• **INFORMATION SHOWN**
=======
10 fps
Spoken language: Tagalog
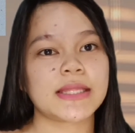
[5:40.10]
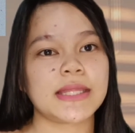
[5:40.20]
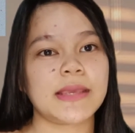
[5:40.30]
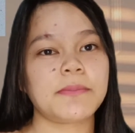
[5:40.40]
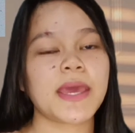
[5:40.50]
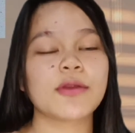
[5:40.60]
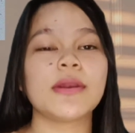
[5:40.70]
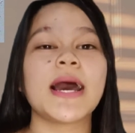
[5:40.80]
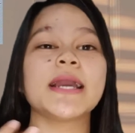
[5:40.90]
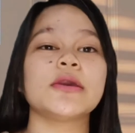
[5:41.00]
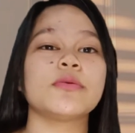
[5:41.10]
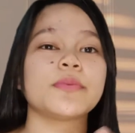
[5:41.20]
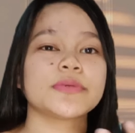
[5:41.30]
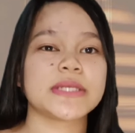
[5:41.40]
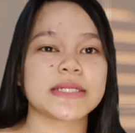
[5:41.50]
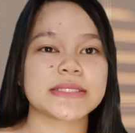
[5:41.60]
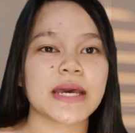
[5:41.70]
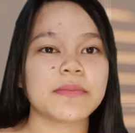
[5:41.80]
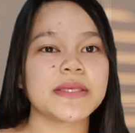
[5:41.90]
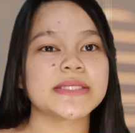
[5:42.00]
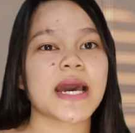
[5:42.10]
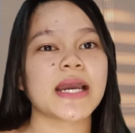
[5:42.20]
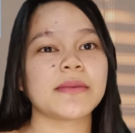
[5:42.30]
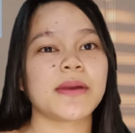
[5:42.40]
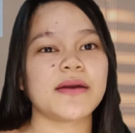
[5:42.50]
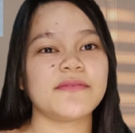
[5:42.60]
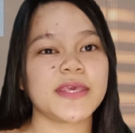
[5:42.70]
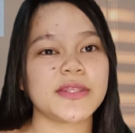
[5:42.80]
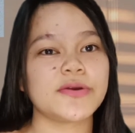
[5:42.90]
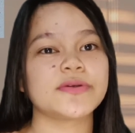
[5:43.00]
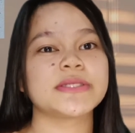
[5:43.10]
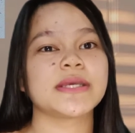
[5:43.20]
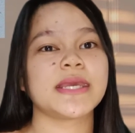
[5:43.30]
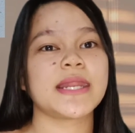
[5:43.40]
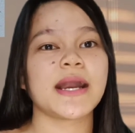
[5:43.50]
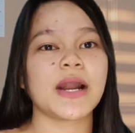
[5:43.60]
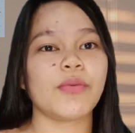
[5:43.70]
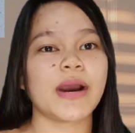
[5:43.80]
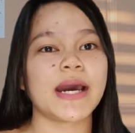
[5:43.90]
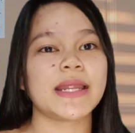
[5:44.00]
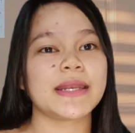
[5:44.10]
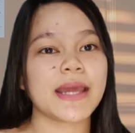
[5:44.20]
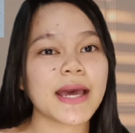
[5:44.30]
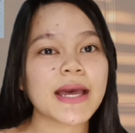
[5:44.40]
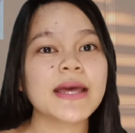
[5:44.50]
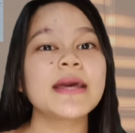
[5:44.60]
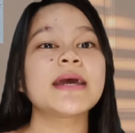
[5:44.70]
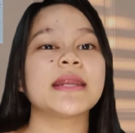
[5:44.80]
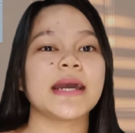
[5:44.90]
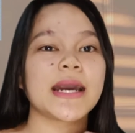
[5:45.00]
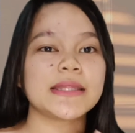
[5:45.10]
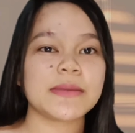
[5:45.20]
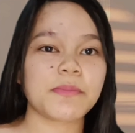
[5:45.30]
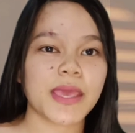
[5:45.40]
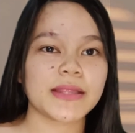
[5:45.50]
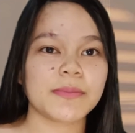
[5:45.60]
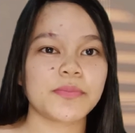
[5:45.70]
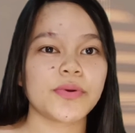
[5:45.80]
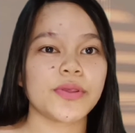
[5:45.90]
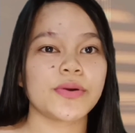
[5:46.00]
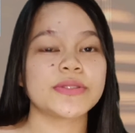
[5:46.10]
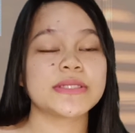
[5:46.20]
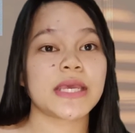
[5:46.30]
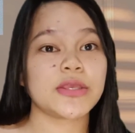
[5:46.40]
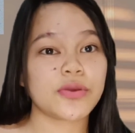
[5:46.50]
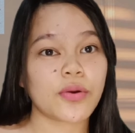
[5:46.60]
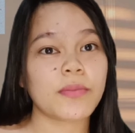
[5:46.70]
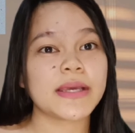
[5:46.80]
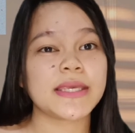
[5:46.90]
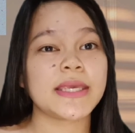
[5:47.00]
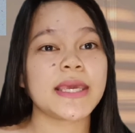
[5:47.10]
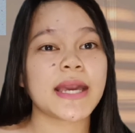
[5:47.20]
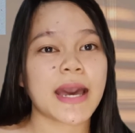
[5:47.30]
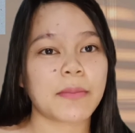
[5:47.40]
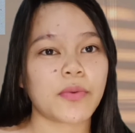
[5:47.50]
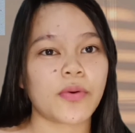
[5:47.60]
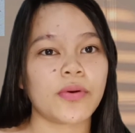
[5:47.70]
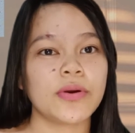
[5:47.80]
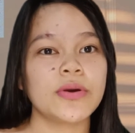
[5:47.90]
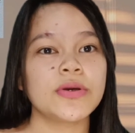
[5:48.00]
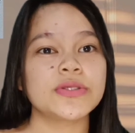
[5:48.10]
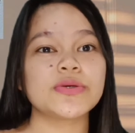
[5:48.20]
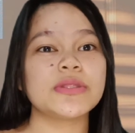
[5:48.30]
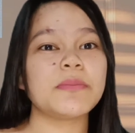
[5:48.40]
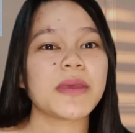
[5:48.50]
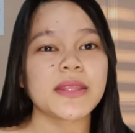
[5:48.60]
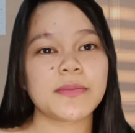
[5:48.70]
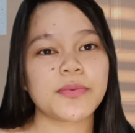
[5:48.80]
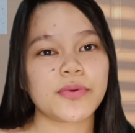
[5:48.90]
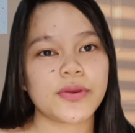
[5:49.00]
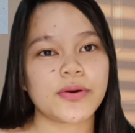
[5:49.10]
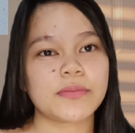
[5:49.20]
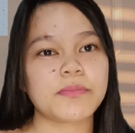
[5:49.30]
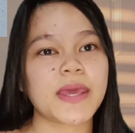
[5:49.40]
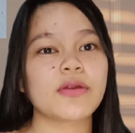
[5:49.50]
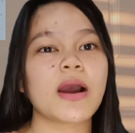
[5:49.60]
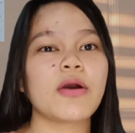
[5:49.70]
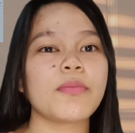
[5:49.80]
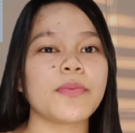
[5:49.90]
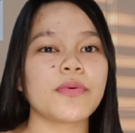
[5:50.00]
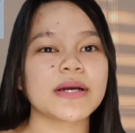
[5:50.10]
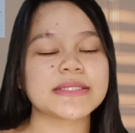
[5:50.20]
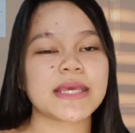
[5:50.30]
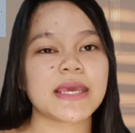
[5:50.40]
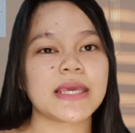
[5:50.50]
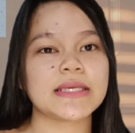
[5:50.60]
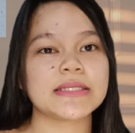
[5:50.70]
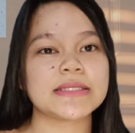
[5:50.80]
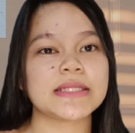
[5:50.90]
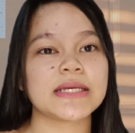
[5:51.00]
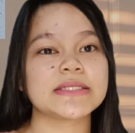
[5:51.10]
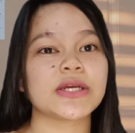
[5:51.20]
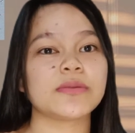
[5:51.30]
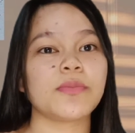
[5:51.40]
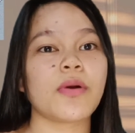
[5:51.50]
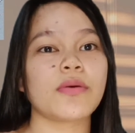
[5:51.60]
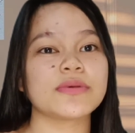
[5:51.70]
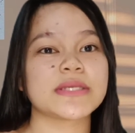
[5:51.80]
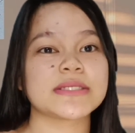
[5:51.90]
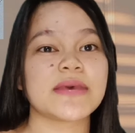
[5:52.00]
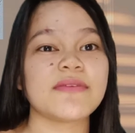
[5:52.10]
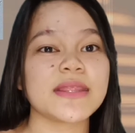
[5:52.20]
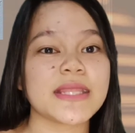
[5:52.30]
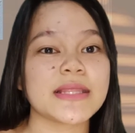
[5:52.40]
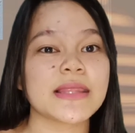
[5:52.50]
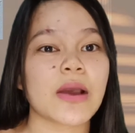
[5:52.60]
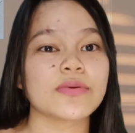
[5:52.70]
NT. Pero lagi ko pong sinasabi sa aking mga videos na ginagawa na nakadepende po yon sa inyong magiging amo. So, depende po yon Pero ako po kasi is, nag-start po ako sa 17,000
=======
Give back each of the records above word for word, apart from the pictures.

10 fps
Spoken language: Tagalog
[5:40.10]
[5:40.20]
[5:40.30]
[5:40.40]
[5:40.50]
[5:40.60]
[5:40.70]
[5:40.80]
[5:40.90]
[5:41.00]
[5:41.10]
[5:41.20]
[5:41.30]
[5:41.40]
[5:41.50]
[5:41.60]
[5:41.70]
[5:41.80]
[5:41.90]
[5:42.00]
[5:42.10]
[5:42.20]
[5:42.30]
[5:42.40]
[5:42.50]
[5:42.60]
[5:42.70]
[5:42.80]
[5:42.90]
[5:43.00]
[5:43.10]
[5:43.20]
[5:43.30]
[5:43.40]
[5:43.50]
[5:43.60]
[5:43.70]
[5:43.80]
[5:43.90]
[5:44.00]
[5:44.10]
[5:44.20]
[5:44.30]
[5:44.40]
[5:44.50]
[5:44.60]
[5:44.70]
[5:44.80]
[5:44.90]
[5:45.00]
[5:45.10]
[5:45.20]
[5:45.30]
[5:45.40]
[5:45.50]
[5:45.60]
[5:45.70]
[5:45.80]
[5:45.90]
[5:46.00]
[5:46.10]
[5:46.20]
[5:46.30]
[5:46.40]
[5:46.50]
[5:46.60]
[5:46.70]
[5:46.80]
[5:46.90]
[5:47.00]
[5:47.10]
[5:47.20]
[5:47.30]
[5:47.40]
[5:47.50]
[5:47.60]
[5:47.70]
[5:47.80]
[5:47.90]
[5:48.00]
[5:48.10]
[5:48.20]
[5:48.30]
[5:48.40]
[5:48.50]
[5:48.60]
[5:48.70]
[5:48.80]
[5:48.90]
[5:49.00]
[5:49.10]
[5:49.20]
[5:49.30]
[5:49.40]
[5:49.50]
[5:49.60]
[5:49.70]
[5:49.80]
[5:49.90]
[5:50.00]
[5:50.10]
[5:50.20]
[5:50.30]
[5:50.40]
[5:50.50]
[5:50.60]
[5:50.70]
[5:50.80]
[5:50.90]
[5:51.00]
[5:51.10]
[5:51.20]
[5:51.30]
[5:51.40]
[5:51.50]
[5:51.60]
[5:51.70]
[5:51.80]
[5:51.90]
[5:52.00]
[5:52.10]
[5:52.20]
[5:52.30]
[5:52.40]
[5:52.50]
[5:52.60]
[5:52.70]
NT. Pero lagi ko pong sinasabi sa aking mga videos na ginagawa na nakadepende po yon sa inyong magiging amo. So, depende po yon Pero ako po kasi is, nag-start po ako sa 17,000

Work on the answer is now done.